> **PROBLEM TO WORK ON**: Please output exactly the lines from the one containing "(269.04 s to 270.04 s)" through the end of the records below, leaving out any pictures.

EXCERPTED RECORDS Start Marker

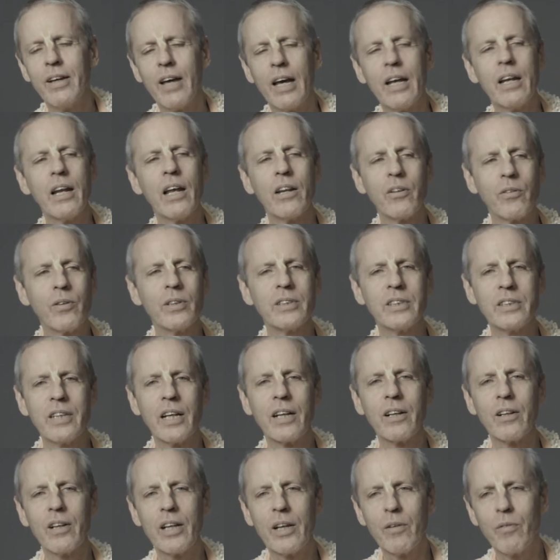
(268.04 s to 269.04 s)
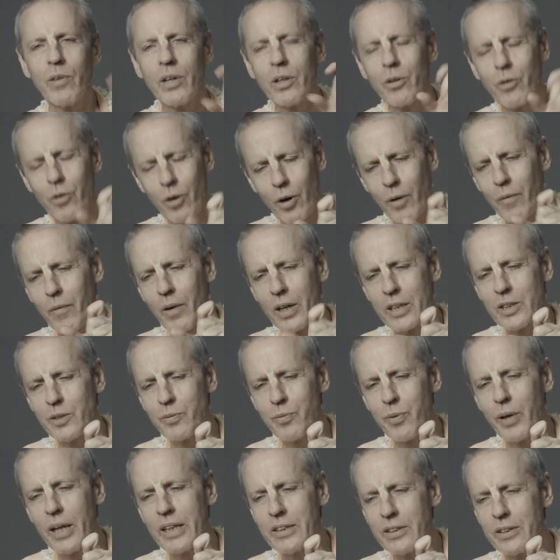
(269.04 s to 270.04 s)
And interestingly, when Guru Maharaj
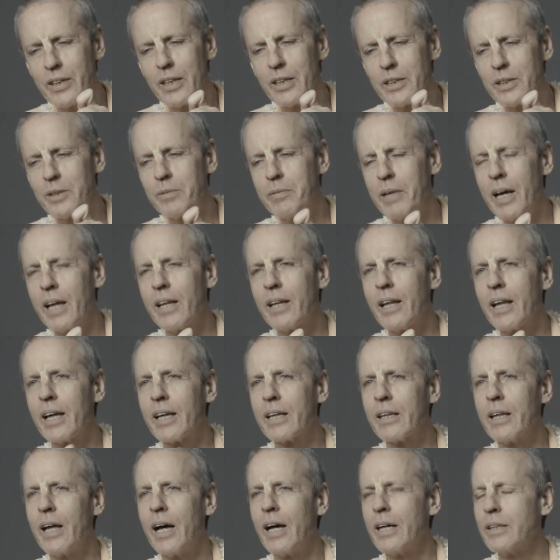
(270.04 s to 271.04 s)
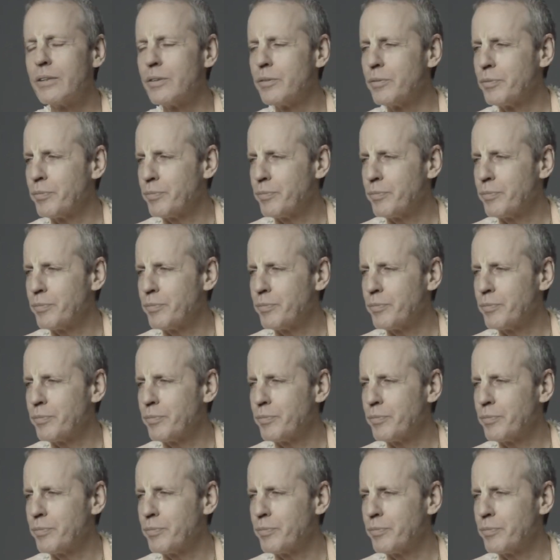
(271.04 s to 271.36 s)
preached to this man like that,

EXCERPTED RECORDS End Marker

> **ANSWER BOX**:
(269.04 s to 270.04 s)
And interestingly, when Guru Maharaj
(270.04 s to 271.04 s)
(271.04 s to 271.36 s)
preached to this man like that,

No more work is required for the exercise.